**TASK REQUIREMENTS**
Before copying, set the pictures aside; then repeat every line below verbatim.

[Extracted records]
- Opening Delimiter -

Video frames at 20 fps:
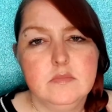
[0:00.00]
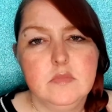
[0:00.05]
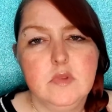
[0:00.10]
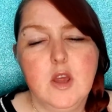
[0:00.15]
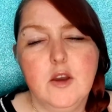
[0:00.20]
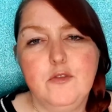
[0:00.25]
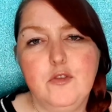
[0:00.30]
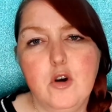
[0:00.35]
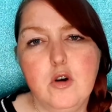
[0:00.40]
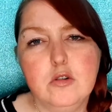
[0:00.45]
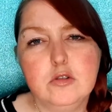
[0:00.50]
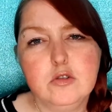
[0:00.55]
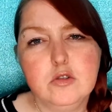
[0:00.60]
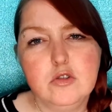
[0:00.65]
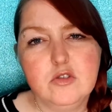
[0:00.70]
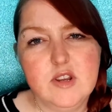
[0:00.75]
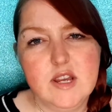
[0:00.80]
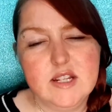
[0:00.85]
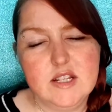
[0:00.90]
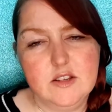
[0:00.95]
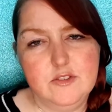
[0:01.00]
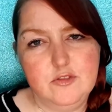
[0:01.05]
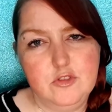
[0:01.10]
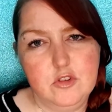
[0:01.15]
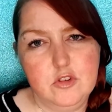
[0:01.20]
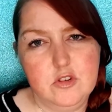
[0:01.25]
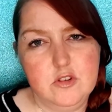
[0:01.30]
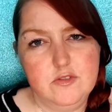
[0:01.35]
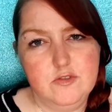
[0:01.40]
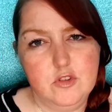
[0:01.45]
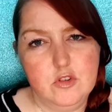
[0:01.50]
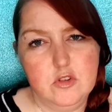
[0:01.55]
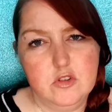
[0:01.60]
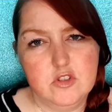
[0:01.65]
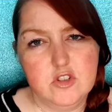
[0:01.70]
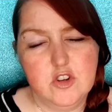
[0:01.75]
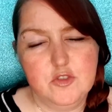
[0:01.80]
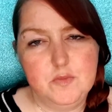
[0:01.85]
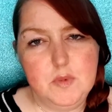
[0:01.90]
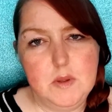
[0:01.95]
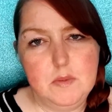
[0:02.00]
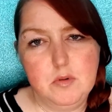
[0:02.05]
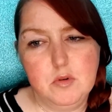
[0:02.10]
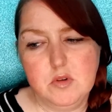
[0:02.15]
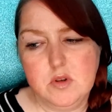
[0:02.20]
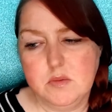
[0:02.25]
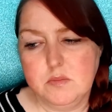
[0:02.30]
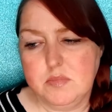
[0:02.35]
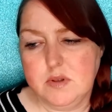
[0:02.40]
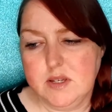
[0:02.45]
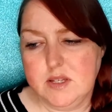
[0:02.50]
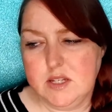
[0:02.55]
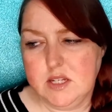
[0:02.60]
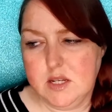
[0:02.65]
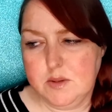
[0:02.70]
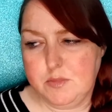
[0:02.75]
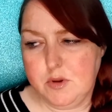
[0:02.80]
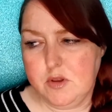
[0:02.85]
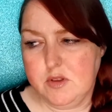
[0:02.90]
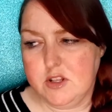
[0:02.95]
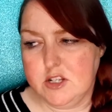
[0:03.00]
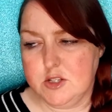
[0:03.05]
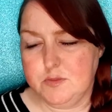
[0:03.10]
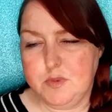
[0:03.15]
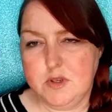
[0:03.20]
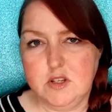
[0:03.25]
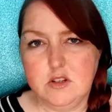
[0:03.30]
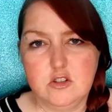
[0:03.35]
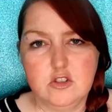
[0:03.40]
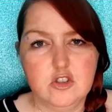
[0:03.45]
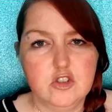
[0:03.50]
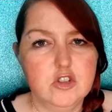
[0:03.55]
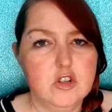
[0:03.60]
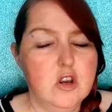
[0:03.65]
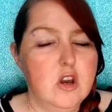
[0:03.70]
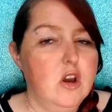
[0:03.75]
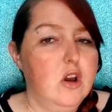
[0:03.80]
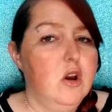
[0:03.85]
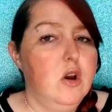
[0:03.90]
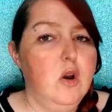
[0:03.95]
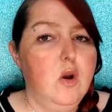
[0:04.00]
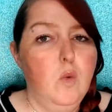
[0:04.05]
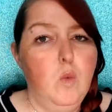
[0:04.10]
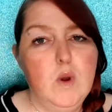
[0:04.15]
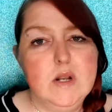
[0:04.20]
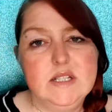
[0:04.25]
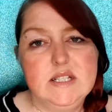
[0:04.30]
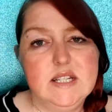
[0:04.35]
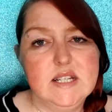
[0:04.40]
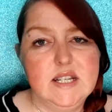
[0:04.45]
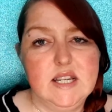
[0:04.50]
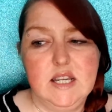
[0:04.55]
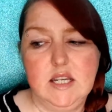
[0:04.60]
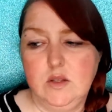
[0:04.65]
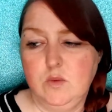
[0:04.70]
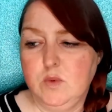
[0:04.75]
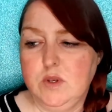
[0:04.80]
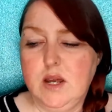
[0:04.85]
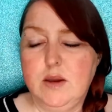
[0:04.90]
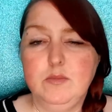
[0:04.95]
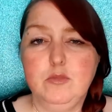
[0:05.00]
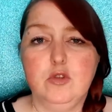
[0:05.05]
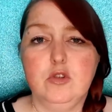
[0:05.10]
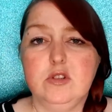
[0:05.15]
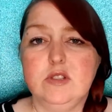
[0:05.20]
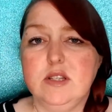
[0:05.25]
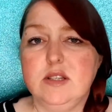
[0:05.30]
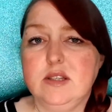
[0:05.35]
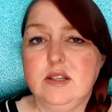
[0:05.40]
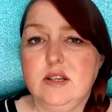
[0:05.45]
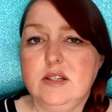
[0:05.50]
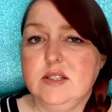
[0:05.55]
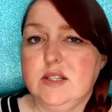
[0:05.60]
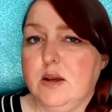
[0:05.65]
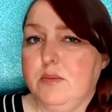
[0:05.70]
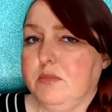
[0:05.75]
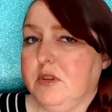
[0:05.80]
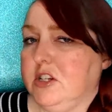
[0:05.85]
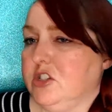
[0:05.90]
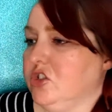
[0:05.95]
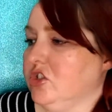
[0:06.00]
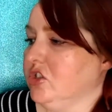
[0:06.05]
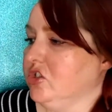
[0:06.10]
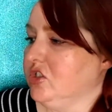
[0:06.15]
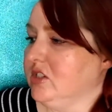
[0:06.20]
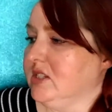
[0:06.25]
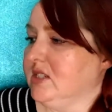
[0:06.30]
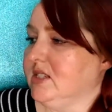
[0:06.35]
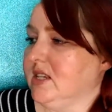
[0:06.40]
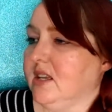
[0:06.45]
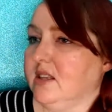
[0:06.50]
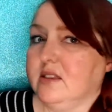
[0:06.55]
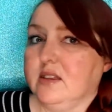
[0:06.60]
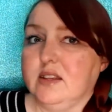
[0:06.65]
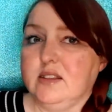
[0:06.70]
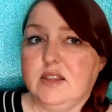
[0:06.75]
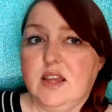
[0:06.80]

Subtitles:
I've also read a few reviews of people complaining about the speakers. Once again, when I'm using this, I'm literally just sitting like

- Closing Delimiter -

**RESPONSE FOR THIS EXERCISE**
Video frames at 20 fps:
[0:00.00]
[0:00.05]
[0:00.10]
[0:00.15]
[0:00.20]
[0:00.25]
[0:00.30]
[0:00.35]
[0:00.40]
[0:00.45]
[0:00.50]
[0:00.55]
[0:00.60]
[0:00.65]
[0:00.70]
[0:00.75]
[0:00.80]
[0:00.85]
[0:00.90]
[0:00.95]
[0:01.00]
[0:01.05]
[0:01.10]
[0:01.15]
[0:01.20]
[0:01.25]
[0:01.30]
[0:01.35]
[0:01.40]
[0:01.45]
[0:01.50]
[0:01.55]
[0:01.60]
[0:01.65]
[0:01.70]
[0:01.75]
[0:01.80]
[0:01.85]
[0:01.90]
[0:01.95]
[0:02.00]
[0:02.05]
[0:02.10]
[0:02.15]
[0:02.20]
[0:02.25]
[0:02.30]
[0:02.35]
[0:02.40]
[0:02.45]
[0:02.50]
[0:02.55]
[0:02.60]
[0:02.65]
[0:02.70]
[0:02.75]
[0:02.80]
[0:02.85]
[0:02.90]
[0:02.95]
[0:03.00]
[0:03.05]
[0:03.10]
[0:03.15]
[0:03.20]
[0:03.25]
[0:03.30]
[0:03.35]
[0:03.40]
[0:03.45]
[0:03.50]
[0:03.55]
[0:03.60]
[0:03.65]
[0:03.70]
[0:03.75]
[0:03.80]
[0:03.85]
[0:03.90]
[0:03.95]
[0:04.00]
[0:04.05]
[0:04.10]
[0:04.15]
[0:04.20]
[0:04.25]
[0:04.30]
[0:04.35]
[0:04.40]
[0:04.45]
[0:04.50]
[0:04.55]
[0:04.60]
[0:04.65]
[0:04.70]
[0:04.75]
[0:04.80]
[0:04.85]
[0:04.90]
[0:04.95]
[0:05.00]
[0:05.05]
[0:05.10]
[0:05.15]
[0:05.20]
[0:05.25]
[0:05.30]
[0:05.35]
[0:05.40]
[0:05.45]
[0:05.50]
[0:05.55]
[0:05.60]
[0:05.65]
[0:05.70]
[0:05.75]
[0:05.80]
[0:05.85]
[0:05.90]
[0:05.95]
[0:06.00]
[0:06.05]
[0:06.10]
[0:06.15]
[0:06.20]
[0:06.25]
[0:06.30]
[0:06.35]
[0:06.40]
[0:06.45]
[0:06.50]
[0:06.55]
[0:06.60]
[0:06.65]
[0:06.70]
[0:06.75]
[0:06.80]

Subtitles:
I've also read a few reviews of people complaining about the speakers. Once again, when I'm using this, I'm literally just sitting like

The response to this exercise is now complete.